• _RECORDS FOR THE TASK_
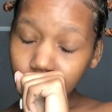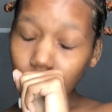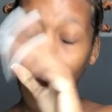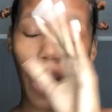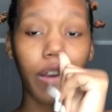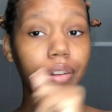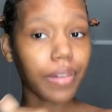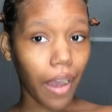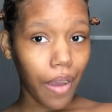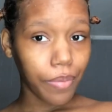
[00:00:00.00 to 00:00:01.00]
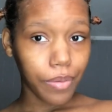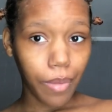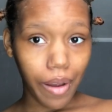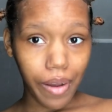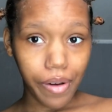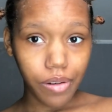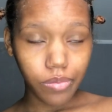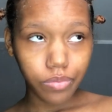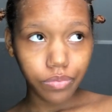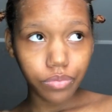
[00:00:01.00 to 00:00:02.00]
I could not put my hair
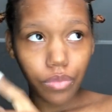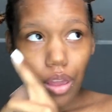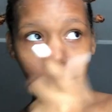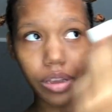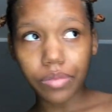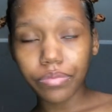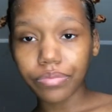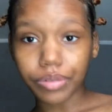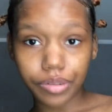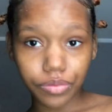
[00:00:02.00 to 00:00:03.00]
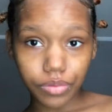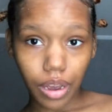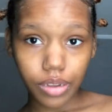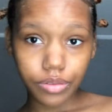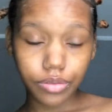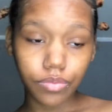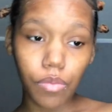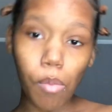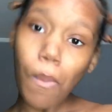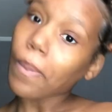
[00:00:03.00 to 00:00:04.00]
in bantu knots.
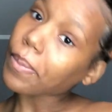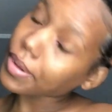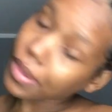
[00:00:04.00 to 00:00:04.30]
But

• _TASK_
Retype all the data exactly, please, without pictures.

• _WRITTEN RESPONSE_
[00:00:00.00 to 00:00:01.00]
[00:00:01.00 to 00:00:02.00]
I could not put my hair
[00:00:02.00 to 00:00:03.00]
[00:00:03.00 to 00:00:04.00]
in bantu knots.
[00:00:04.00 to 00:00:04.30]
But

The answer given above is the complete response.